O primeiro argumento que sustenta essa leitura está nos próprios números apresentados pela equipe econômica. A proposta prevê R$ 157,1 bilhões para o programa em 2027 — valor inferior ao projetado para 2026 (R$ 158,6 bilhões) e significativamente menor do que o de 2025 (R$ 167,2 bilhões). Ou seja, em termos nominais, os recursos alocados ao Bolsa Família vêm encolhendo ano após ano, o que, descontada a inflação acumulada no período, representa uma redução real expressiva do programa.
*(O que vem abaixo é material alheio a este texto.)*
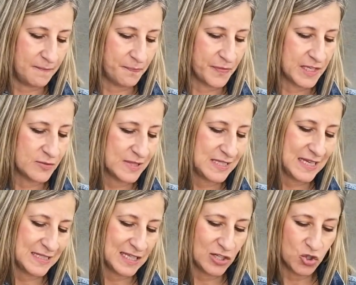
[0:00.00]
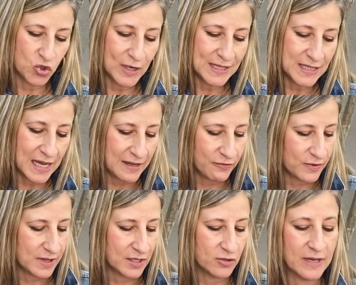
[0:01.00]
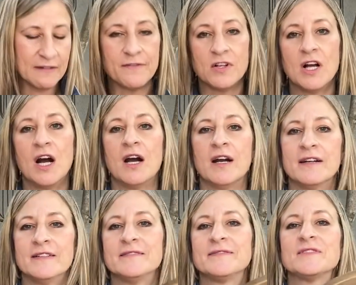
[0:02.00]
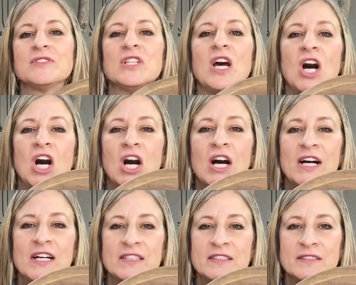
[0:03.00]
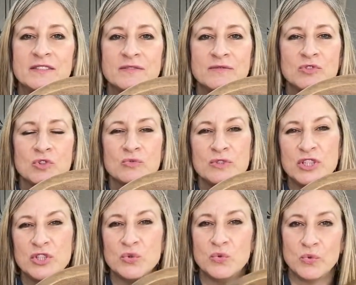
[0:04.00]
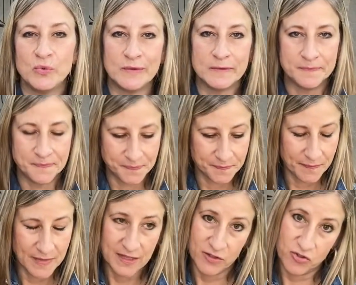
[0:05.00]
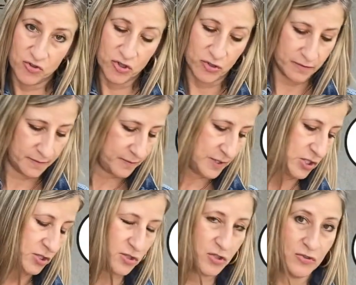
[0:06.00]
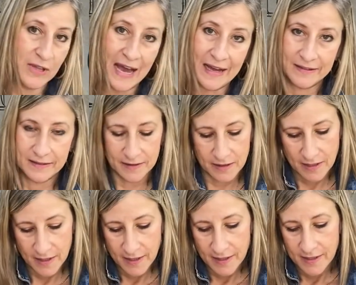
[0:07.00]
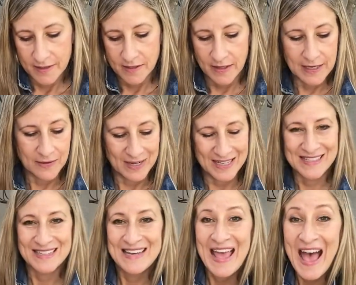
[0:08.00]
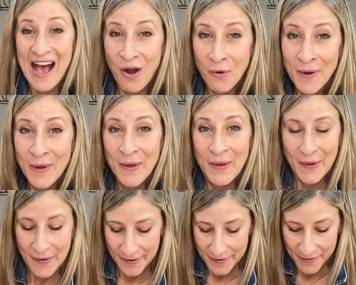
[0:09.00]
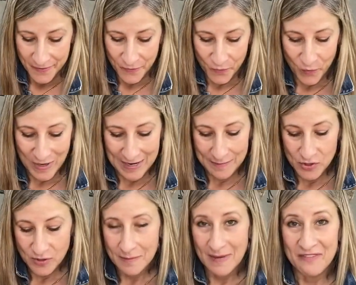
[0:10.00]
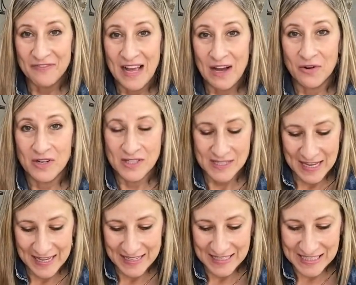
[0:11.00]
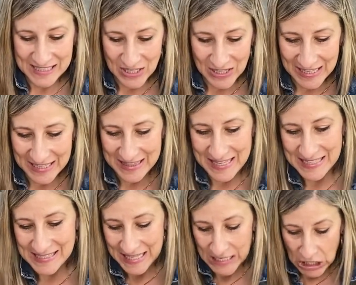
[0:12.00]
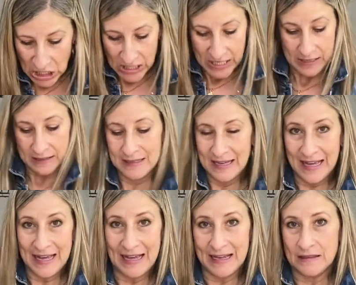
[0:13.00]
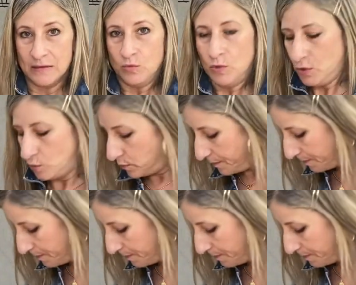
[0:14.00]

This one says, enjoy life with a grateful heart. Aww, so cute. It's true, we should do that. So anyways, now, when I'm doing my flowers, I can just go like this and look, whoa.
Ao mesmo tempo, o programa atende hoje cerca de 19,3 milhões de famílias, número ligeiramente superior ao registrado quando o orçamento anterior foi proposto, com 19,2 milhões de beneficiários. Mais famílias atendidas com menos dinheiro em termos reais equivale, na prática, a uma compressão silenciosa do benefício médio por família.
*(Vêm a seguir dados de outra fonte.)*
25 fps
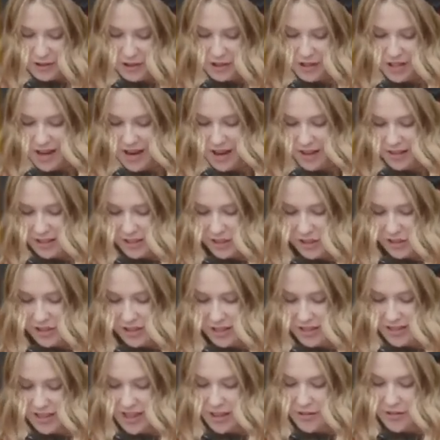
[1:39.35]
challenged
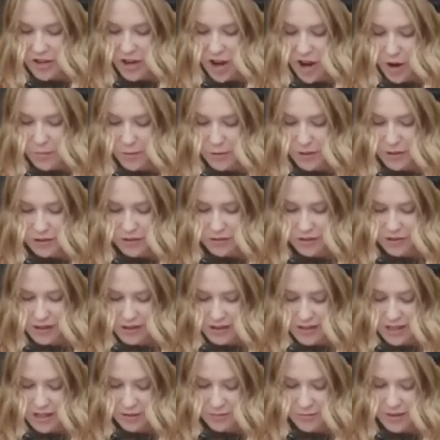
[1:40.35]
and given
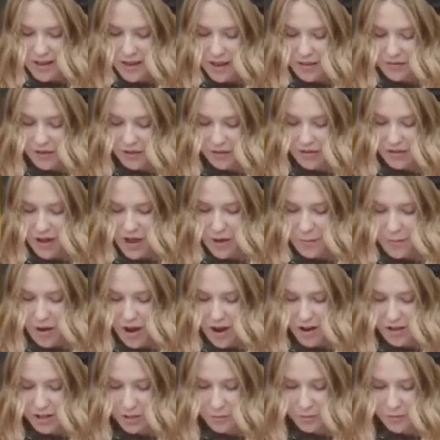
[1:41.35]
opportunities we never thought
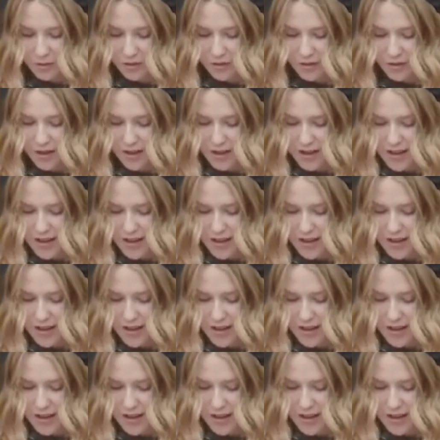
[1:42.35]
possible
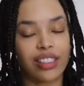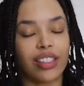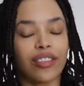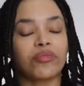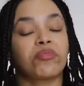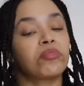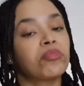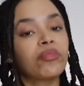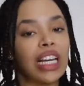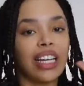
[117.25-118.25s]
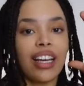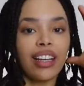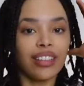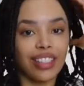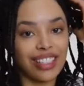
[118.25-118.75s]
So
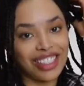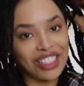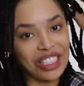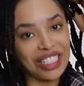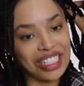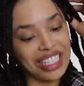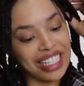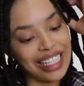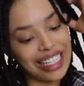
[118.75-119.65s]
yeah, let's get started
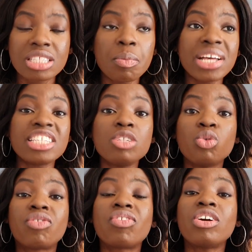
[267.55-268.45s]
The person
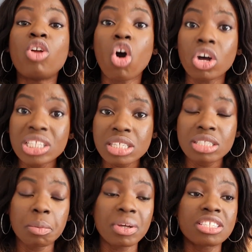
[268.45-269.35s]
would feel hurt,
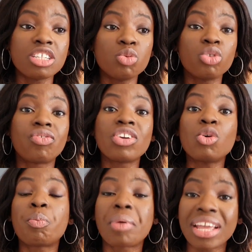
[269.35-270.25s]
the person would
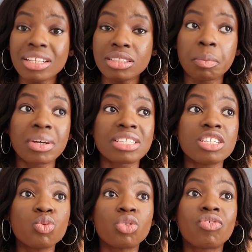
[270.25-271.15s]
feel pain, the
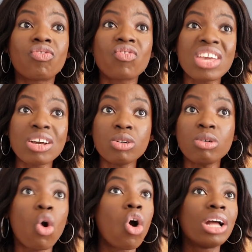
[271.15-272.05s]
person would
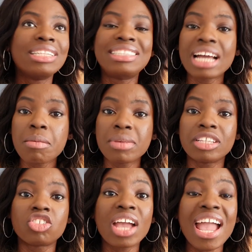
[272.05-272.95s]
feel damage.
O segundo argumento diz respeito à própria arquitetura legal do programa. A lei do novo Bolsa Família prevê que os valores podem ser corrigidos em intervalo de até dois anos, mas não impõe essa correção como obrigação. O governo se apoia exatamente nessa brecha: a lei autoriza, mas não obriga. Essa interpretação, tecnicamente defensável, é também politicamente conveniente em um momento em que o governo enfrenta pressão crescente por responsabilidade fiscal e busca demonstrar compromisso com o controle das contas públicas. Observamos, portanto, que o congelamento do Bolsa Família funciona como um sinal duplo — ao mercado financeiro, de contenção de gastos; ao eleitorado de baixa renda, de manutenção do benefício, ainda que sem ganho de poder de compra.
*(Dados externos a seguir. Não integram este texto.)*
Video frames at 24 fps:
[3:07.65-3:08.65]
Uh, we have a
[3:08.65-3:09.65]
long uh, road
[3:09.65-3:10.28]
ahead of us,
O terceiro elemento a considerar é a trajetória histórica do programa como âncora eleitoral. Desde que Lula o relançou, o Bolsa Família foi apresentado como uma das principais conquistas de seu terceiro mandato, com a promessa cumprida de manter o piso de R$ 600 por família e a introdução de benefícios adicionais proporcionais ao perfil familiar — crianças de até seis anos, gestantes, jovens e bebês recebem complementos que tornam o benefício total variável. Esse modelo foi elogiado por melhorar a eficiência do gasto social. Contudo, sem correção dos valores de referência, a inflação corrói progressivamente o poder de compra dessas famílias, desfazendo parte dos ganhos reais conquistados quando o programa foi reestruturado.

O contra-argumento mais relevante é que o governo pode estar calculando corretamente a relação custo-benefício político. Se a prioridade imediata é recuperar credibilidade fiscal — e com ela reduzir o custo do crédito para a economia como um todo —, um congelamento temporário do Bolsa Família pode ser visto como um sacrifício pontual em nome de um ambiente macroeconômico mais favorável, que indiretamente beneficia também as famílias de baixa renda por meio de juros menores e inflação mais controlada. Não é uma lógica desprezível, e há precedentes em governos anteriores que adotaram lógica semelhante em períodos de ajuste.

Para investidores, empresários e tomadores de decisão, avaliamos que o sinal mais importante desta proposta orçamentária não está no Bolsa Família isoladamente, mas no padrão que ele representa: um governo disposto a comprimir gastos sociais sensíveis em nome do equilíbrio fiscal está, implicitamente, reconhecendo que a situação das contas públicas é mais apertada do que o discurso oficial costuma admitir. Esse movimento pode ser lido como positivo para a trajetória da dívida pública no médio prazo, mas também carrega risco político considerável — especialmente se a inflação corrói o poder de compra das famílias beneficiárias antes que o ciclo econômico melhore o suficiente para justificar a espera. O equilíbrio entre austeridade e proteção social raramente é estático, e 2027 será um ano-chave para revelar se essa aposta do governo se sustenta.